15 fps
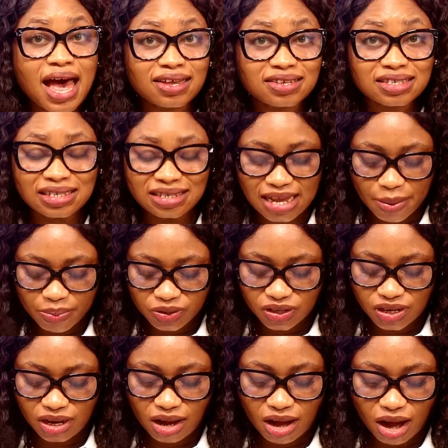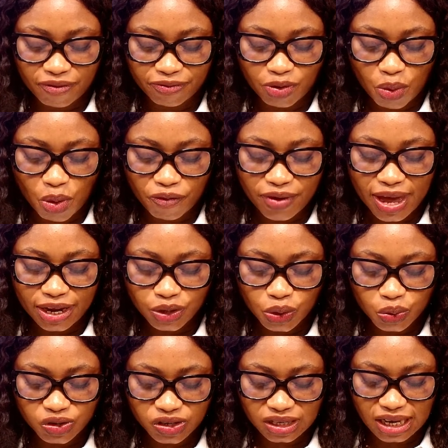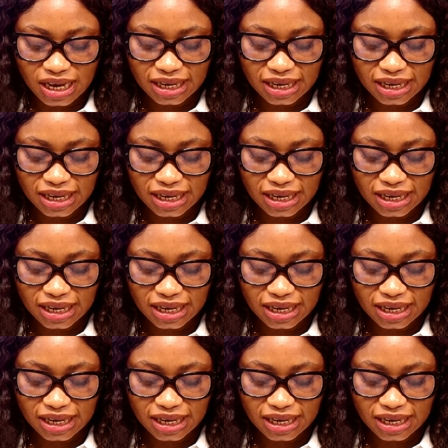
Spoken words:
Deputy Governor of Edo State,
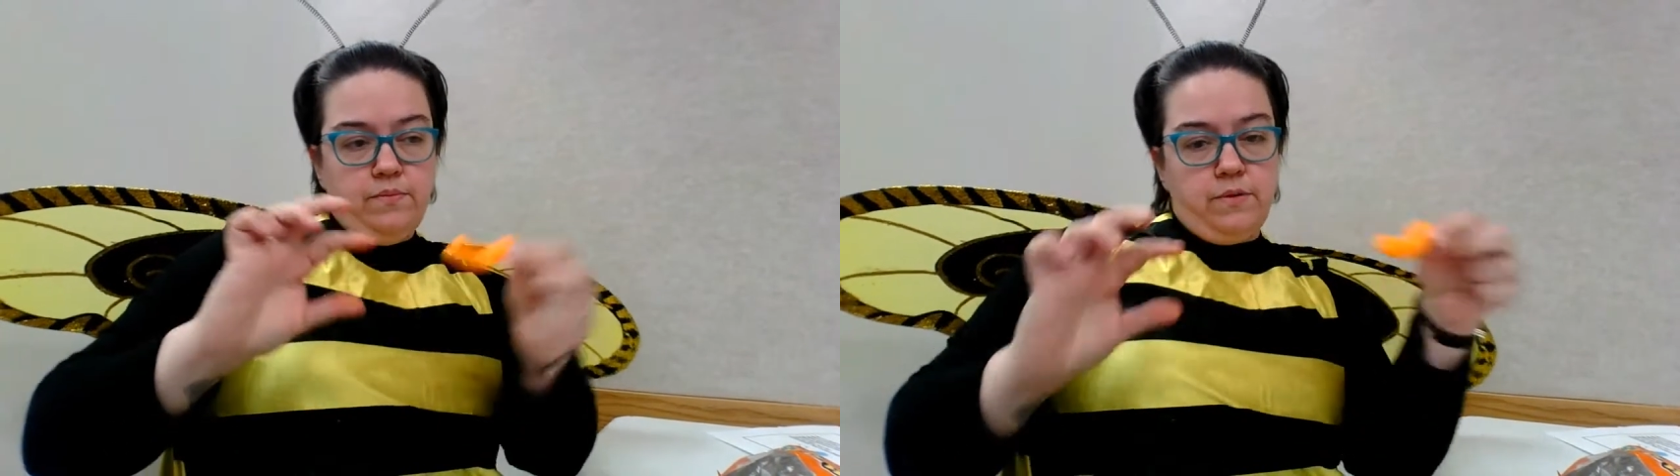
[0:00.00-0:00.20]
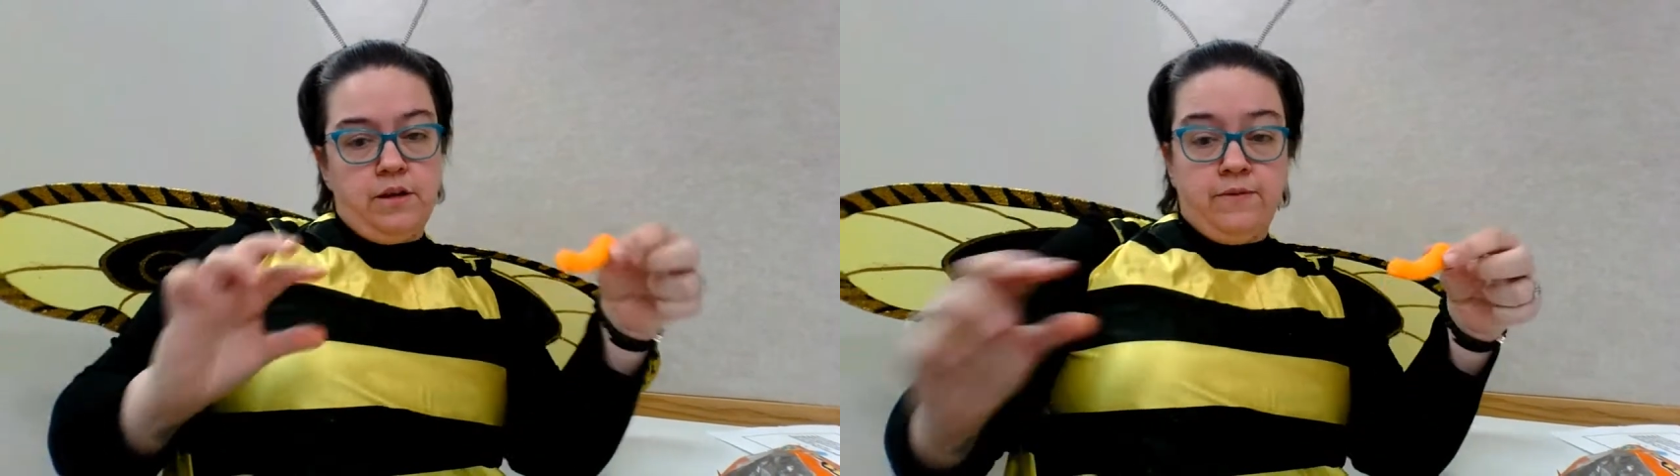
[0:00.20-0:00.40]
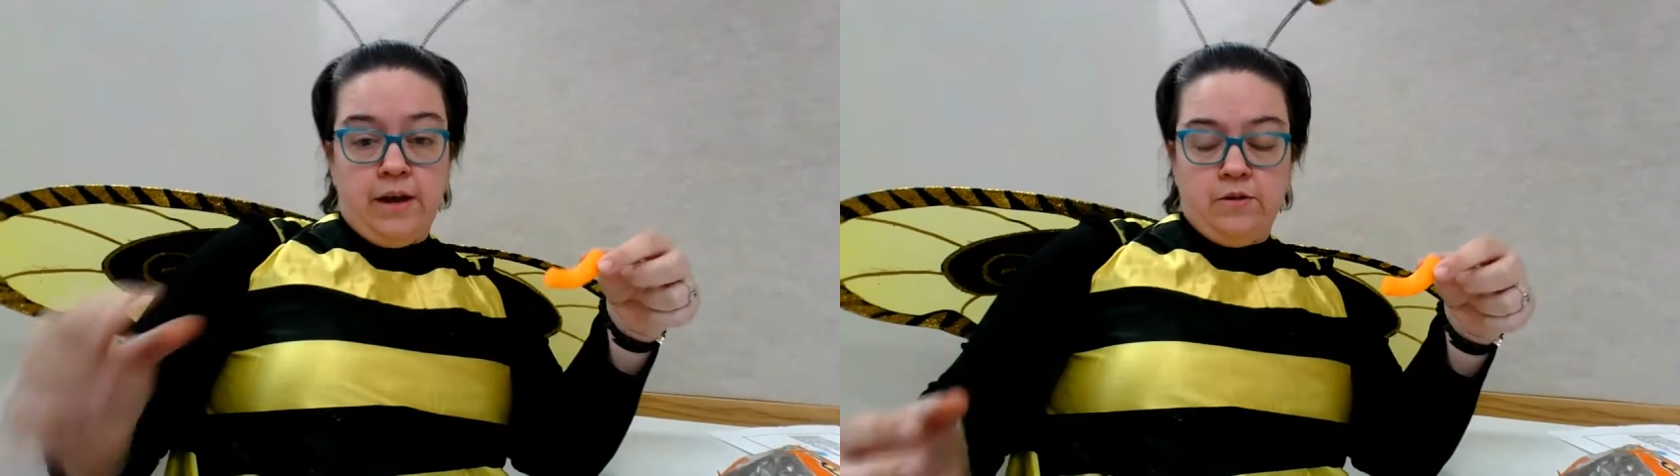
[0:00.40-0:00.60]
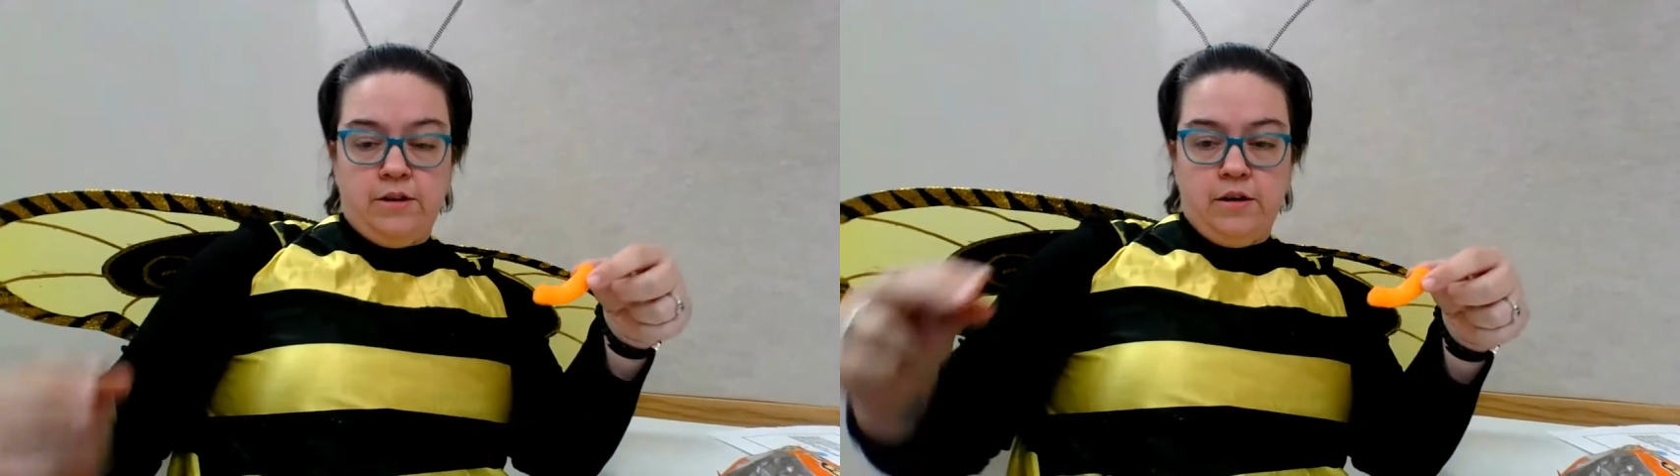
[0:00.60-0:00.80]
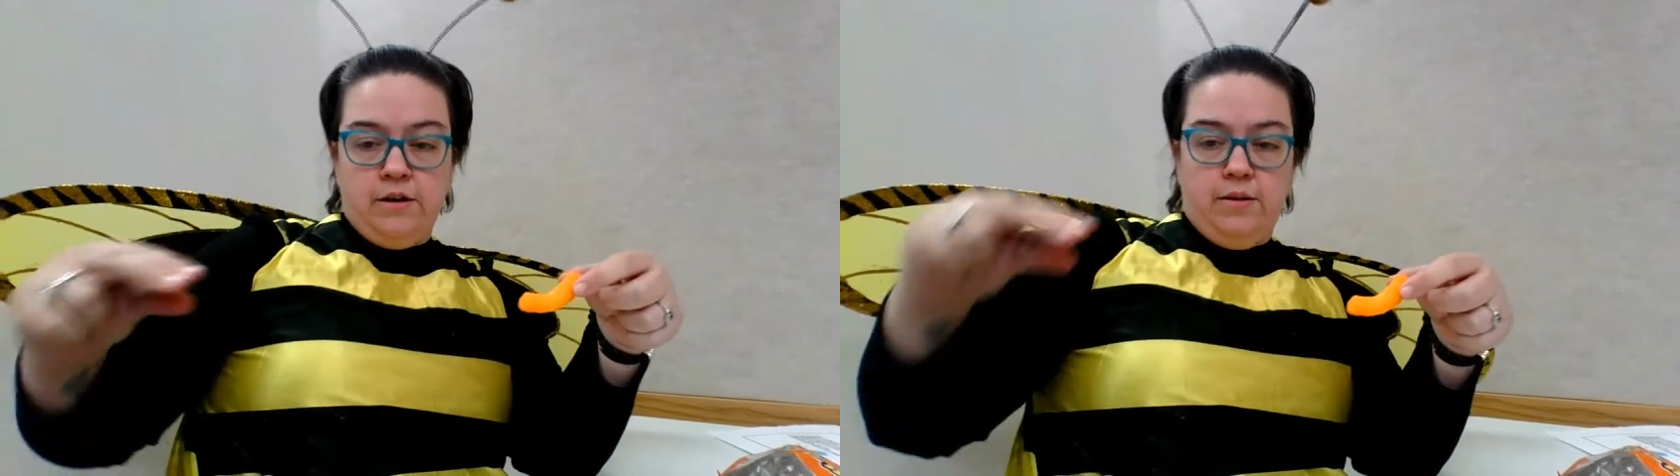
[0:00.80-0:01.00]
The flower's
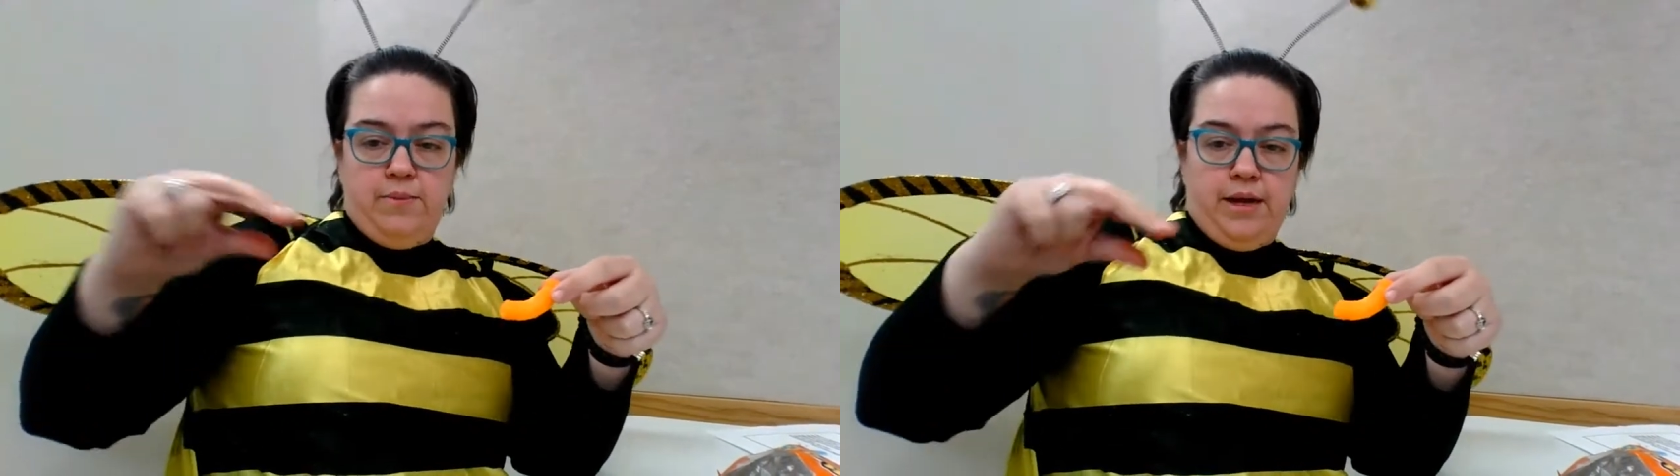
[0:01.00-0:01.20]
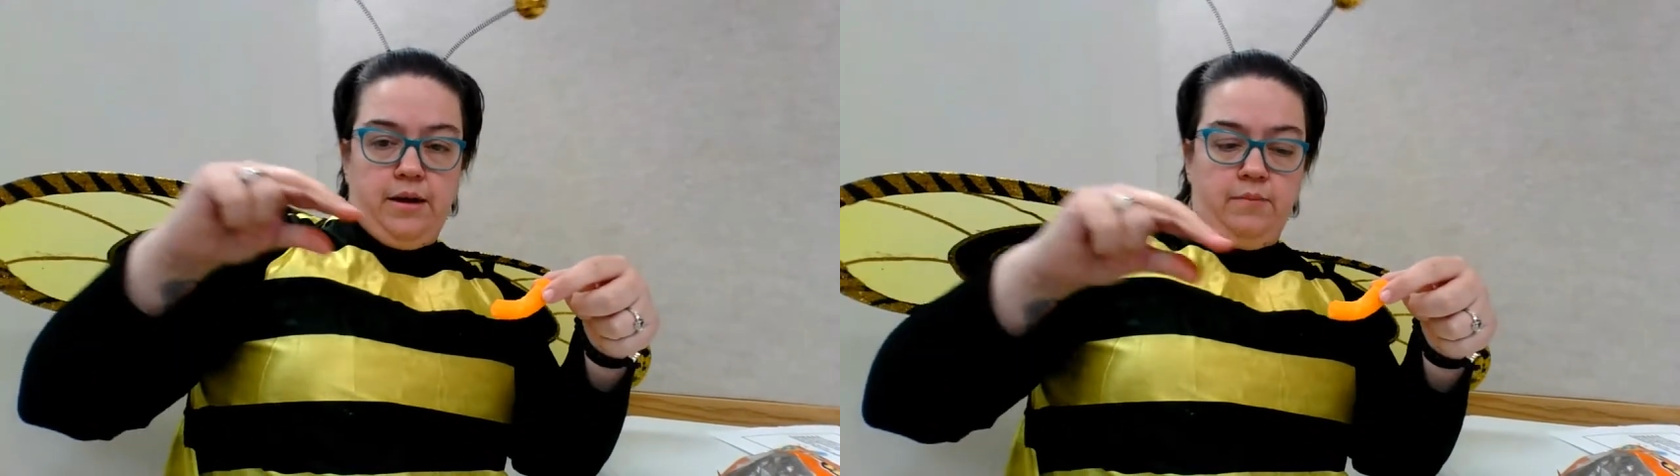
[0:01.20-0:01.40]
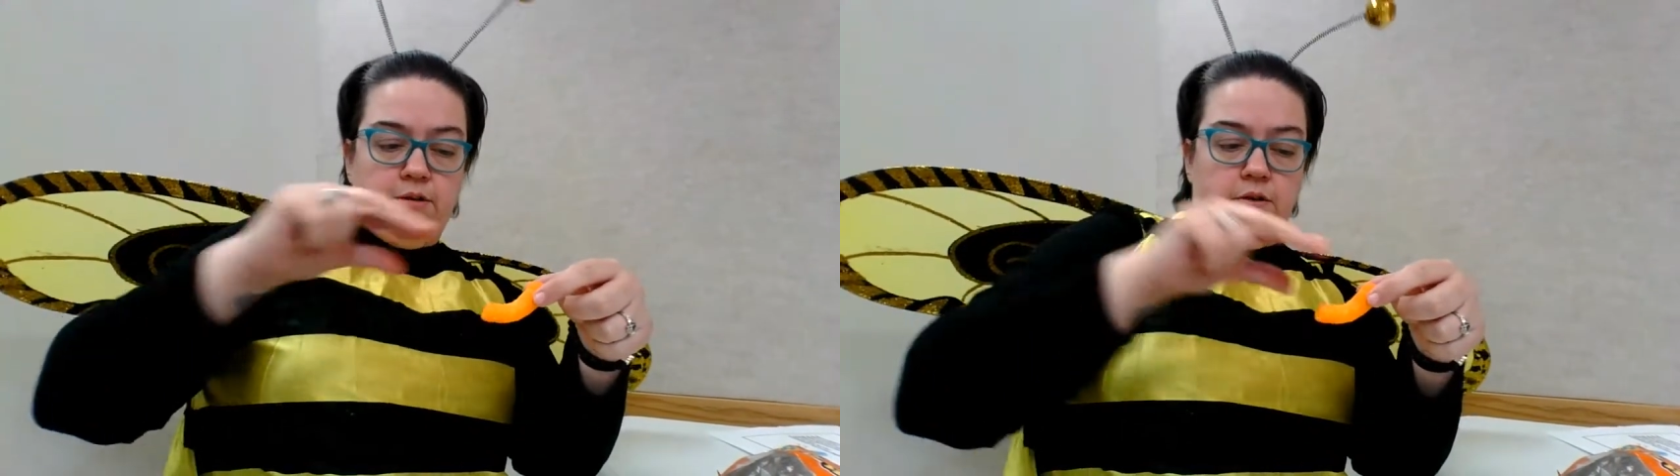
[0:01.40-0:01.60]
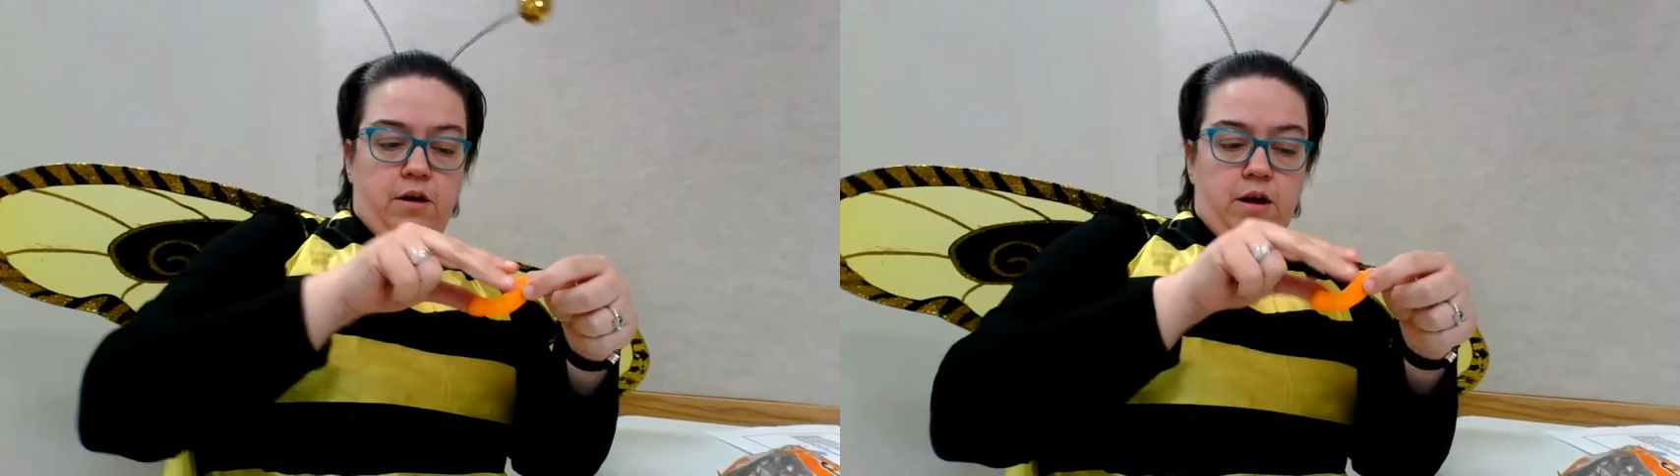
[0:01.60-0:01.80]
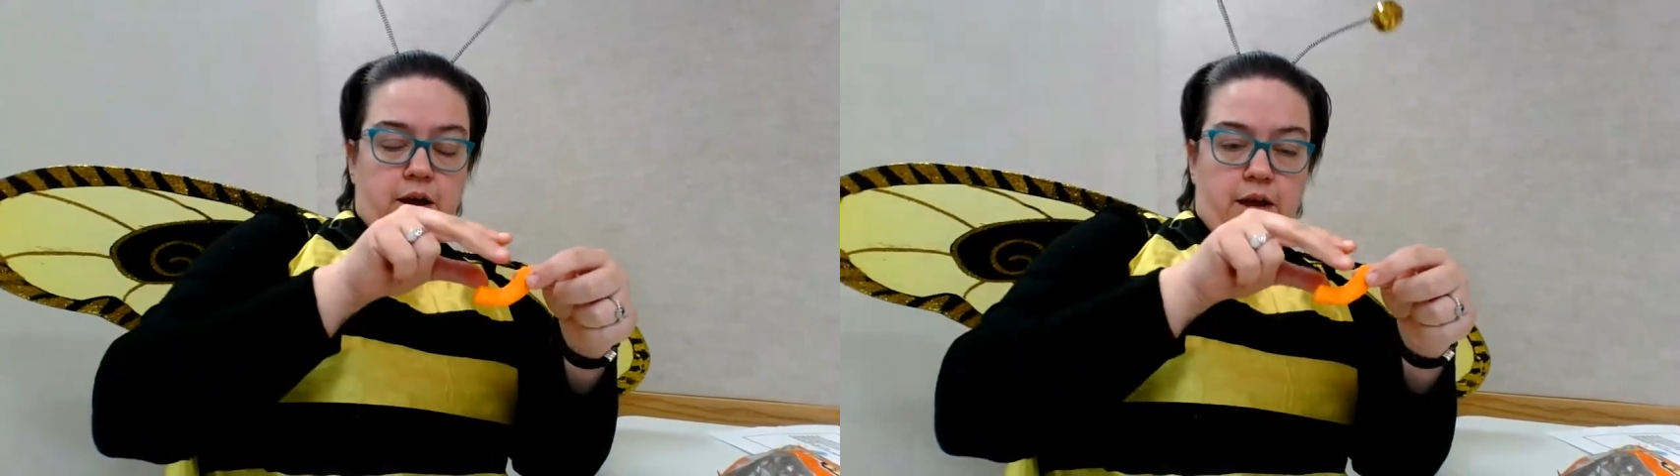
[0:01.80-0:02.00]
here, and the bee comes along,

:::

- [Task directions] In the records above, the lines from the one containing "[0:01.00-0:01.20]" through the last line are to be written out exactly, both ends included and pictures omitted.

- [Output]
[0:01.00-0:01.20]
[0:01.20-0:01.40]
[0:01.40-0:01.60]
[0:01.60-0:01.80]
[0:01.80-0:02.00]
here, and the bee comes along,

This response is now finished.